Case study
Netflix
Streaming & original content
Overview
Netflix couples globally distributed playback with heavy personalization: rows, artwork, and rankings adapt per profile and region. Engineering students often see “a video app”; at scale it is data + delivery + device matrix under strict QoE goals.
The company is also known for chaos engineering and cell-based architectures—resilience ideas that translate well to classroom discussions on failure injection and blast radius.
Technical problems at scale
Recommendation and ranking under latency SLOs
Home and detail surfaces call ranking services with tight budgets. Caching, approximate precompute, and graceful fallbacks keep playback paths hot even when ML tiers degrade.

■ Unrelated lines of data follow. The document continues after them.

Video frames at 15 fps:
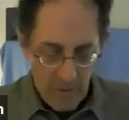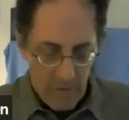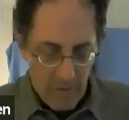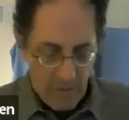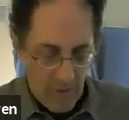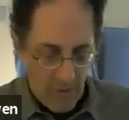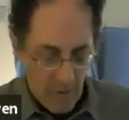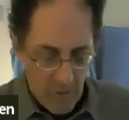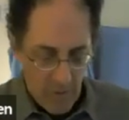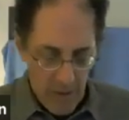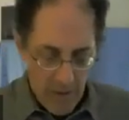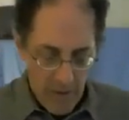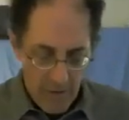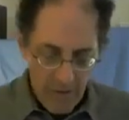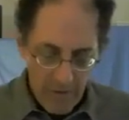
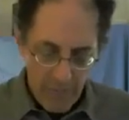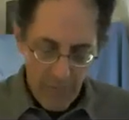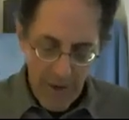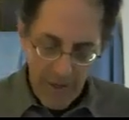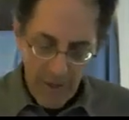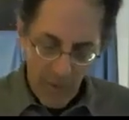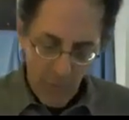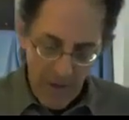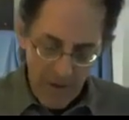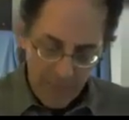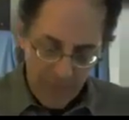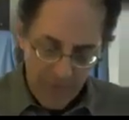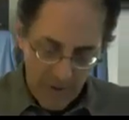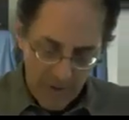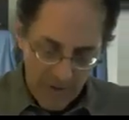So these radial wave
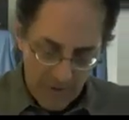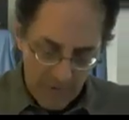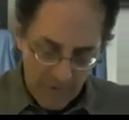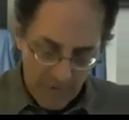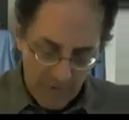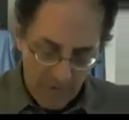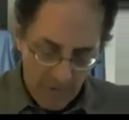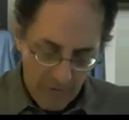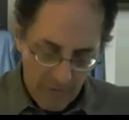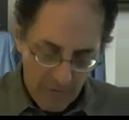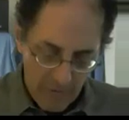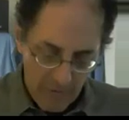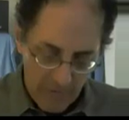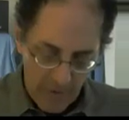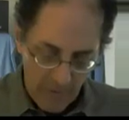functions
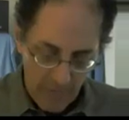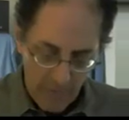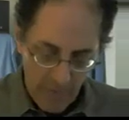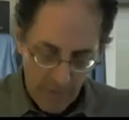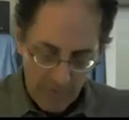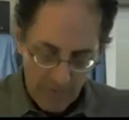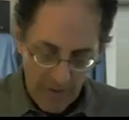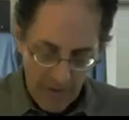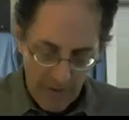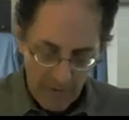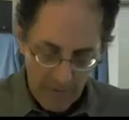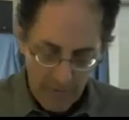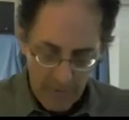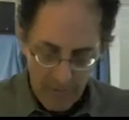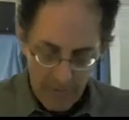that we wrote
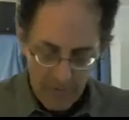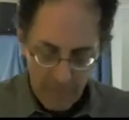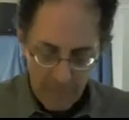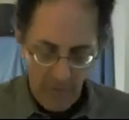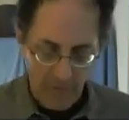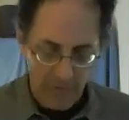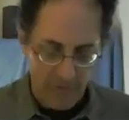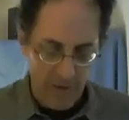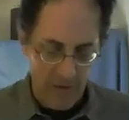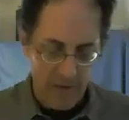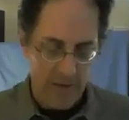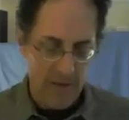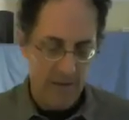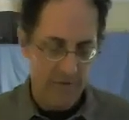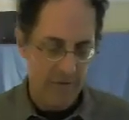down, focusing
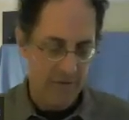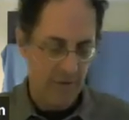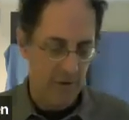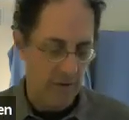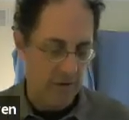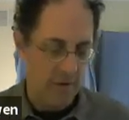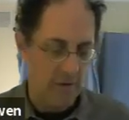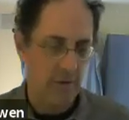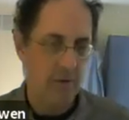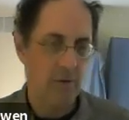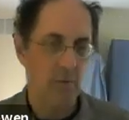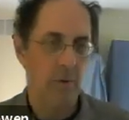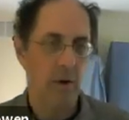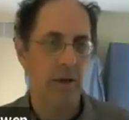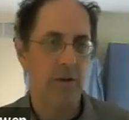again just on the
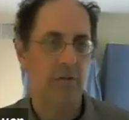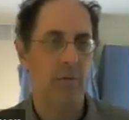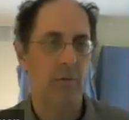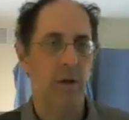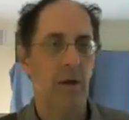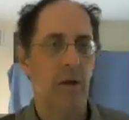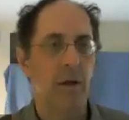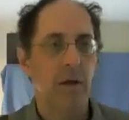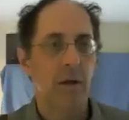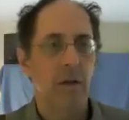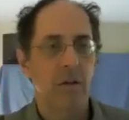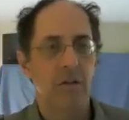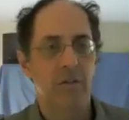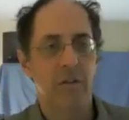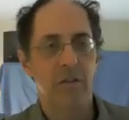1s one,
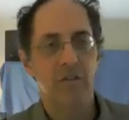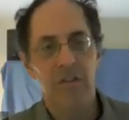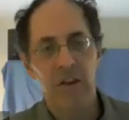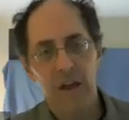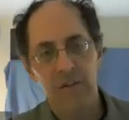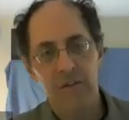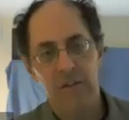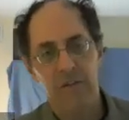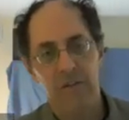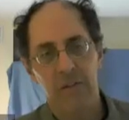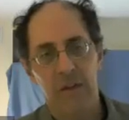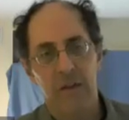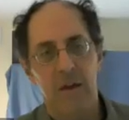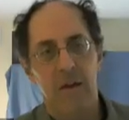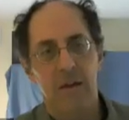
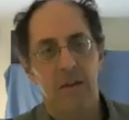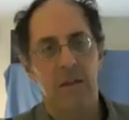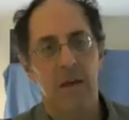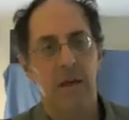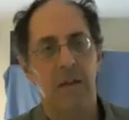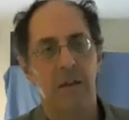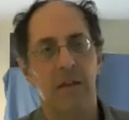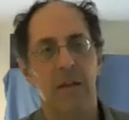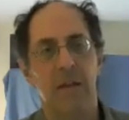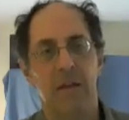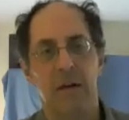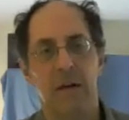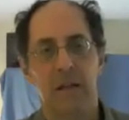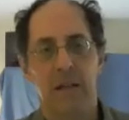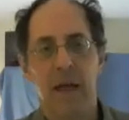suggests that the
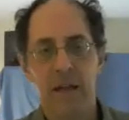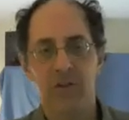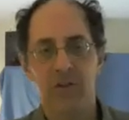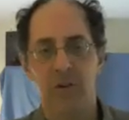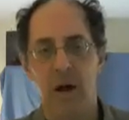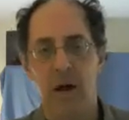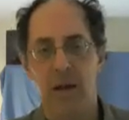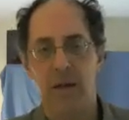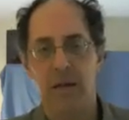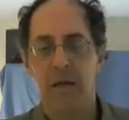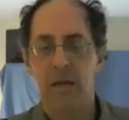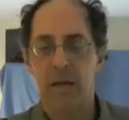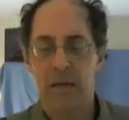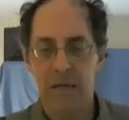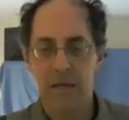electron
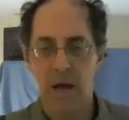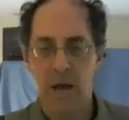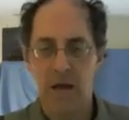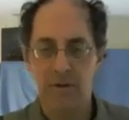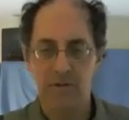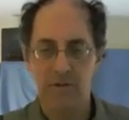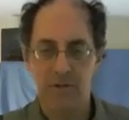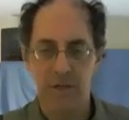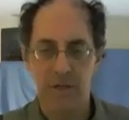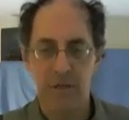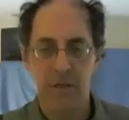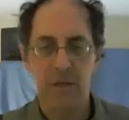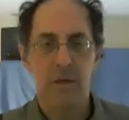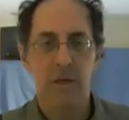in hydrogen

Open Connect and edge footprint
ISP-hosted appliances and massive edge caches reduce origin load. Cache fill, eviction, and manifest signing interact with DRM and regional compliance.
Encoding ladders and per-title optimization
ABR needs multiple renditions per asset; complexity analysis and per-shot tuning trade storage cost against rebuffering on constrained networks.
Playback on fragmented devices
Smart TVs, consoles, and old mobile OS versions mean codec support, DRM, and app rollout strategies differ by cohort—classic long tail client engineering.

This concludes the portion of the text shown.